> [Task item] Give back the whole listing word for word and skip each picture.

——

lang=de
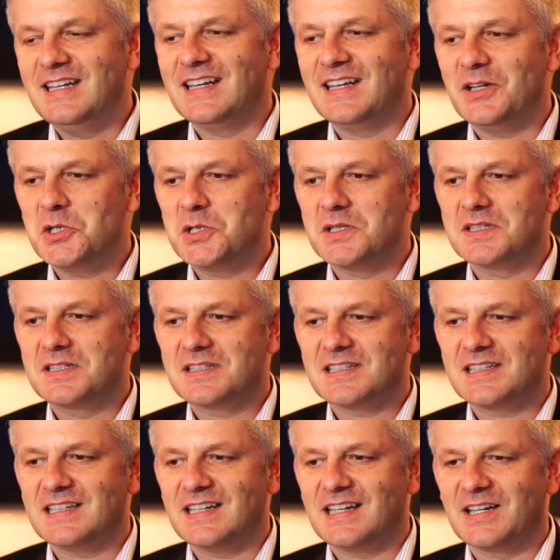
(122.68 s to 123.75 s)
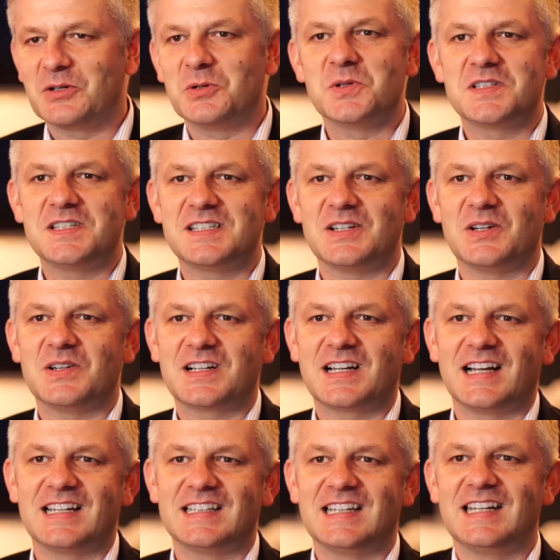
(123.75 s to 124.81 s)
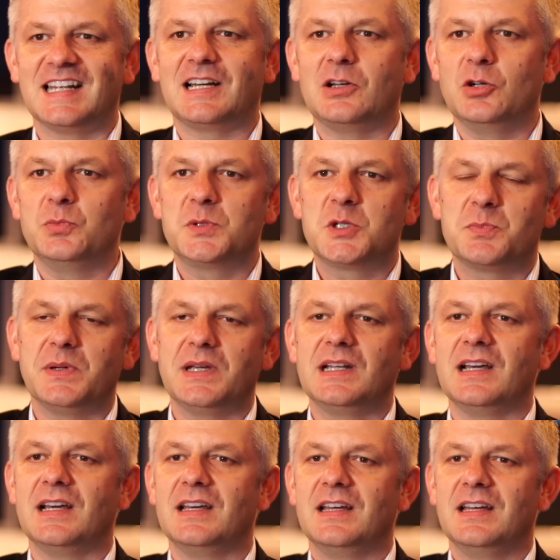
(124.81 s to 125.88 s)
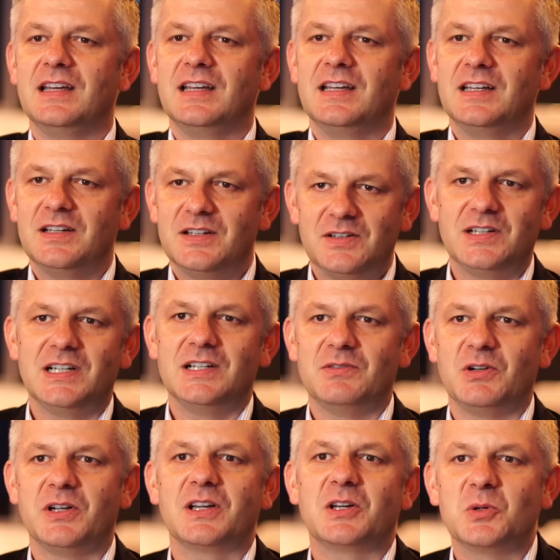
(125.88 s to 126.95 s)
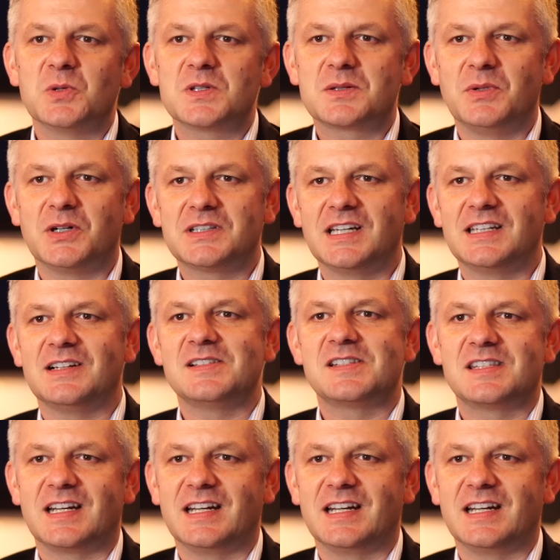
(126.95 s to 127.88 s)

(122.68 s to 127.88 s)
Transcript: ihn ist es eine grosse Sache, gegen diesen Club zu spielen, der ihn gross gemacht hat als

——

> [Solution to the problem]
lang=de
(122.68 s to 123.75 s)
(123.75 s to 124.81 s)
(124.81 s to 125.88 s)
(125.88 s to 126.95 s)
(126.95 s to 127.88 s)

(122.68 s to 127.88 s)
Transcript: ihn ist es eine grosse Sache, gegen diesen Club zu spielen, der ihn gross gemacht hat als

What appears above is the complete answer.